**Dataset entries**
————————

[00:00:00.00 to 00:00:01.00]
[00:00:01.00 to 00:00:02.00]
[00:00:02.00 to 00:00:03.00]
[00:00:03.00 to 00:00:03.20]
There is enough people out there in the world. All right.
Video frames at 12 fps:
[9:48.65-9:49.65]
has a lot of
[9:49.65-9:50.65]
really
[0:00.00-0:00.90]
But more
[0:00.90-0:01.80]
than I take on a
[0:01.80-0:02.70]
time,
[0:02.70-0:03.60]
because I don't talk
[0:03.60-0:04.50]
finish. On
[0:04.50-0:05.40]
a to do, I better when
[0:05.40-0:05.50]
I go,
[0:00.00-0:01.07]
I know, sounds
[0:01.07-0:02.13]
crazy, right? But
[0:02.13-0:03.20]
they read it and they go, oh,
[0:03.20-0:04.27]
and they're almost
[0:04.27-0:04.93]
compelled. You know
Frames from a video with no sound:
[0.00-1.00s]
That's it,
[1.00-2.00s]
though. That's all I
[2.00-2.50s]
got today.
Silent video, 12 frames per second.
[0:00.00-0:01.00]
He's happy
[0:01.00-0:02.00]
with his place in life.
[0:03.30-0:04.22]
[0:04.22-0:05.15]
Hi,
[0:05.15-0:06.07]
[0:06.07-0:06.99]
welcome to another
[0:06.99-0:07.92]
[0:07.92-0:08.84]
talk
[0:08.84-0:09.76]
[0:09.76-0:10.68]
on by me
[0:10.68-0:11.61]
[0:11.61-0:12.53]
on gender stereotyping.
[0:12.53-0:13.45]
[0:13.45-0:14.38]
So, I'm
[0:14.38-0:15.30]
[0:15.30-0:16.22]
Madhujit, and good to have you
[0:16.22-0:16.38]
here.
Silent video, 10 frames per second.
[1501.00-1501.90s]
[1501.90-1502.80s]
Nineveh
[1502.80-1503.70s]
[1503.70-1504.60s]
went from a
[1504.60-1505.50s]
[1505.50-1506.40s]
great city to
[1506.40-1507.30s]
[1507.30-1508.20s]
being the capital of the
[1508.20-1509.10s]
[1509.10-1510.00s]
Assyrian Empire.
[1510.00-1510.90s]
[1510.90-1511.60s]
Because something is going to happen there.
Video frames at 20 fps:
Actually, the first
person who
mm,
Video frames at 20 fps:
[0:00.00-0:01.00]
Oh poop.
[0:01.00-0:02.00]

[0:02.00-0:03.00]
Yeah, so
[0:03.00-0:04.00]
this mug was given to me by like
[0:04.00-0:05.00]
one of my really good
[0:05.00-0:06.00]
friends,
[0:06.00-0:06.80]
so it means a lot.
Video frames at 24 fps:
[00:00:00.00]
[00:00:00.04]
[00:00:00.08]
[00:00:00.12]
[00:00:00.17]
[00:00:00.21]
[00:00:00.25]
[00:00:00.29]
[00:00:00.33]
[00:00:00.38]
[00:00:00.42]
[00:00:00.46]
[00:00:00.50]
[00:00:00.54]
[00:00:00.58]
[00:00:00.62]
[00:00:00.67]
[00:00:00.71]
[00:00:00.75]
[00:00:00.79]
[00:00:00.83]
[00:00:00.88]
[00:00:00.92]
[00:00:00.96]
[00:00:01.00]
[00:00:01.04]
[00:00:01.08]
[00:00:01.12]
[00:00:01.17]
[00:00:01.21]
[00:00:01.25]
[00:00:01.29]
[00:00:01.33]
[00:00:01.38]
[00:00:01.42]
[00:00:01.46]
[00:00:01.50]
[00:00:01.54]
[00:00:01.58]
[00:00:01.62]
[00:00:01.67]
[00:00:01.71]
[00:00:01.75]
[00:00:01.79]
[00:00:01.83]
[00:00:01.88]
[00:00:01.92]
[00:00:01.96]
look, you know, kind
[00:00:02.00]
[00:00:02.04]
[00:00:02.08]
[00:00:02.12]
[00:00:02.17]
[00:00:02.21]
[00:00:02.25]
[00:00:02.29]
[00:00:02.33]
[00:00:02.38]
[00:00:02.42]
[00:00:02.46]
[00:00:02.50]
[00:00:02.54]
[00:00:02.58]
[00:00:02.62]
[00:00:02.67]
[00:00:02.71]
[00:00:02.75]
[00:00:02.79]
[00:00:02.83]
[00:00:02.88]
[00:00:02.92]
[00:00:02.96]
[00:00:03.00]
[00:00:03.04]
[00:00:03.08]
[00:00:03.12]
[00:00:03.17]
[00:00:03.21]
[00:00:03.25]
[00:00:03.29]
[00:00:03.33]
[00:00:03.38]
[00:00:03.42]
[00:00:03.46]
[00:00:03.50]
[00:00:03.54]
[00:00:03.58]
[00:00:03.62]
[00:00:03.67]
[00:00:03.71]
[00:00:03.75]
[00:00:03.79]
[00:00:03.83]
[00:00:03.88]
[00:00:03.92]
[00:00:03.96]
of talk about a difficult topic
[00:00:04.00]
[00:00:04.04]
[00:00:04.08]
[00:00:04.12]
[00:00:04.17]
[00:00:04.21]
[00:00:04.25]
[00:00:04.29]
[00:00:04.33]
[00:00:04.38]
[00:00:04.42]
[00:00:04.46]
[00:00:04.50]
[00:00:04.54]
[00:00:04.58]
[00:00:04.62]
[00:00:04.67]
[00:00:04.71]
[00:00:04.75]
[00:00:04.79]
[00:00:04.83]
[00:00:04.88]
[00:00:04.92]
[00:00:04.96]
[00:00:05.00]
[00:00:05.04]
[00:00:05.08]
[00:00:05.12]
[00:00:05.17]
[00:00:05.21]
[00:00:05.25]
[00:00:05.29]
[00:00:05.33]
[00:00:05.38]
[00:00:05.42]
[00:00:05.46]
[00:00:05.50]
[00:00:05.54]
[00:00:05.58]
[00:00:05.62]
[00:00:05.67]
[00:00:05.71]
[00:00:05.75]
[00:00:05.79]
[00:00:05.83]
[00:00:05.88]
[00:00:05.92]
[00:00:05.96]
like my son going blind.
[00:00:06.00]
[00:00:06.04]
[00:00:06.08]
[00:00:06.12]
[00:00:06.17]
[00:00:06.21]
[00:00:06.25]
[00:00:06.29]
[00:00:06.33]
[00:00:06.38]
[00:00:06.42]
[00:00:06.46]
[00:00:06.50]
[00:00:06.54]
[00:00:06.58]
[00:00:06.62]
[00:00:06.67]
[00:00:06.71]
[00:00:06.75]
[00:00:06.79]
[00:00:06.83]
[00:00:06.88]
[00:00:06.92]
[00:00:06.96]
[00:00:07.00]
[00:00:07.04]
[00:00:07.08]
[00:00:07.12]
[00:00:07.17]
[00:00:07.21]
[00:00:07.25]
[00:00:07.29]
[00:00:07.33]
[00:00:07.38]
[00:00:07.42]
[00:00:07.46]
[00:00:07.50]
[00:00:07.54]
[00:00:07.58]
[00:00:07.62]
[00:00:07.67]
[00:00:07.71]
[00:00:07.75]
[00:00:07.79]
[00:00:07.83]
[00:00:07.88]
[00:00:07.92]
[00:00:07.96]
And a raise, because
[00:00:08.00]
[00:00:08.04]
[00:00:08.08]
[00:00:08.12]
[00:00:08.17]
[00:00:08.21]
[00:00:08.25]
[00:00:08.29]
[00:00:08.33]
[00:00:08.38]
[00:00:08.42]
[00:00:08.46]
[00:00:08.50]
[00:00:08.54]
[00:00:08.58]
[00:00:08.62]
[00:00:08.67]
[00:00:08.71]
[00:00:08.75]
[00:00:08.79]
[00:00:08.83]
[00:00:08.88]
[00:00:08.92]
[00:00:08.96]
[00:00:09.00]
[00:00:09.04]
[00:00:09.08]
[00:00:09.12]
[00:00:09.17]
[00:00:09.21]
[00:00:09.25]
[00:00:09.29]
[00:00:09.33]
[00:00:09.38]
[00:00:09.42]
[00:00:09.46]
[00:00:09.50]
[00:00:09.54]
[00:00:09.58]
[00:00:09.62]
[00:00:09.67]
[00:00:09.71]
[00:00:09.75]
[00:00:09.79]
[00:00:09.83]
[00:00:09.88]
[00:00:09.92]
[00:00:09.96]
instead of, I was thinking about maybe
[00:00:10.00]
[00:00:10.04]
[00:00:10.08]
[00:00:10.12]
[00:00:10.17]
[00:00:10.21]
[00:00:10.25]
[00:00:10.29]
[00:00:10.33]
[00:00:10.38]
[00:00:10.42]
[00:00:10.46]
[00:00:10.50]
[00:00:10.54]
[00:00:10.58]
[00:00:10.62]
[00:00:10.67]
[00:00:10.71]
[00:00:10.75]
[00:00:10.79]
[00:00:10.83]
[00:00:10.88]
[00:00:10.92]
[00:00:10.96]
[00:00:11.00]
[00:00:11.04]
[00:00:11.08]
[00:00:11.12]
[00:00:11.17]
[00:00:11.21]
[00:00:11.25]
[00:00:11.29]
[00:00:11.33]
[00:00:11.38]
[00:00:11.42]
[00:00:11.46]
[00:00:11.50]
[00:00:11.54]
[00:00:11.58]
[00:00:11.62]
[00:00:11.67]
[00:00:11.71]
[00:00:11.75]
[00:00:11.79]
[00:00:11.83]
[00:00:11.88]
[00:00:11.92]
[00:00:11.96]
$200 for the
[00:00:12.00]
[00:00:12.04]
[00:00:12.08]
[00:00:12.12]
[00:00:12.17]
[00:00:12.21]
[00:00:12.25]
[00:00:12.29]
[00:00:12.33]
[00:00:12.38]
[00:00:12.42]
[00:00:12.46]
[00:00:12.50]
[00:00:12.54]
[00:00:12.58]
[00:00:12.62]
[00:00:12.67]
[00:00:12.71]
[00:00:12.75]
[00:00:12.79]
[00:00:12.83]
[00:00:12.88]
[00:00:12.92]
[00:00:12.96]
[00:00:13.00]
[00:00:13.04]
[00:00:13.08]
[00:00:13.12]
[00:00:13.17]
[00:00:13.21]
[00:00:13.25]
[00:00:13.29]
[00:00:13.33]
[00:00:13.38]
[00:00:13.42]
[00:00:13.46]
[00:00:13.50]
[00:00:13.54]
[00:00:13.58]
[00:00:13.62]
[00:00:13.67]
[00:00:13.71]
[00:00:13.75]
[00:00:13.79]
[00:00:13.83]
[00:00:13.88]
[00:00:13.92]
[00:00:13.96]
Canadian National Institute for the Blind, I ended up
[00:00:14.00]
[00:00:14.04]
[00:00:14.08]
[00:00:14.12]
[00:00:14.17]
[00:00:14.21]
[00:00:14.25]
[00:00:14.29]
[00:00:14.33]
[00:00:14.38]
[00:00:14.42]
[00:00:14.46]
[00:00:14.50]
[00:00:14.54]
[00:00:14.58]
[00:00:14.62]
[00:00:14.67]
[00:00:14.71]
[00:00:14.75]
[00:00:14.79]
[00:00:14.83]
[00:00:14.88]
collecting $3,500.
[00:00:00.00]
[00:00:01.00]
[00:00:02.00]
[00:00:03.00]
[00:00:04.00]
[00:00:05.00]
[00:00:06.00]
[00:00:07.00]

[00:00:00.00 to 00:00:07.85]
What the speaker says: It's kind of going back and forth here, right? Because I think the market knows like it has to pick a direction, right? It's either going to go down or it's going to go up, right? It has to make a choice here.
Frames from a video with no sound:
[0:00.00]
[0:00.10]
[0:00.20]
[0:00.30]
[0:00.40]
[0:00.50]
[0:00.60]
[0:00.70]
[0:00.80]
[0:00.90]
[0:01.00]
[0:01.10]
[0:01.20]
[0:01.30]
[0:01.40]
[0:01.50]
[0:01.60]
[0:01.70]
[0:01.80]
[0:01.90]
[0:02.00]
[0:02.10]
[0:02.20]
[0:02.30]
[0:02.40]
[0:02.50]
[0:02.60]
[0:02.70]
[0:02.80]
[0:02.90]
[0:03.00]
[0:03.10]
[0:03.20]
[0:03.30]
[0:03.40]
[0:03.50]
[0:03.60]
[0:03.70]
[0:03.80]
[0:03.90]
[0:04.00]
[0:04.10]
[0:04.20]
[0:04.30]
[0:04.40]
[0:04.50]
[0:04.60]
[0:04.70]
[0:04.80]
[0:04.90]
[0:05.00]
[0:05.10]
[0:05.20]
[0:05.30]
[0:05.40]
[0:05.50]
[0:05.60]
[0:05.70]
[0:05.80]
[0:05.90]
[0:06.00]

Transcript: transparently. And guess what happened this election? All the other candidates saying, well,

————————

Given the records above, return exactly the lines starting at the line containing "[00:00:12.96]" and ending at the line containing "[00:00:00.00 to 00:00:07.85]", including both.

[00:00:12.96]
[00:00:13.00]
[00:00:13.04]
[00:00:13.08]
[00:00:13.12]
[00:00:13.17]
[00:00:13.21]
[00:00:13.25]
[00:00:13.29]
[00:00:13.33]
[00:00:13.38]
[00:00:13.42]
[00:00:13.46]
[00:00:13.50]
[00:00:13.54]
[00:00:13.58]
[00:00:13.62]
[00:00:13.67]
[00:00:13.71]
[00:00:13.75]
[00:00:13.79]
[00:00:13.83]
[00:00:13.88]
[00:00:13.92]
[00:00:13.96]
Canadian National Institute for the Blind, I ended up
[00:00:14.00]
[00:00:14.04]
[00:00:14.08]
[00:00:14.12]
[00:00:14.17]
[00:00:14.21]
[00:00:14.25]
[00:00:14.29]
[00:00:14.33]
[00:00:14.38]
[00:00:14.42]
[00:00:14.46]
[00:00:14.50]
[00:00:14.54]
[00:00:14.58]
[00:00:14.62]
[00:00:14.67]
[00:00:14.71]
[00:00:14.75]
[00:00:14.79]
[00:00:14.83]
[00:00:14.88]
collecting $3,500.
[00:00:00.00]
[00:00:01.00]
[00:00:02.00]
[00:00:03.00]
[00:00:04.00]
[00:00:05.00]
[00:00:06.00]
[00:00:07.00]

[00:00:00.00 to 00:00:07.85]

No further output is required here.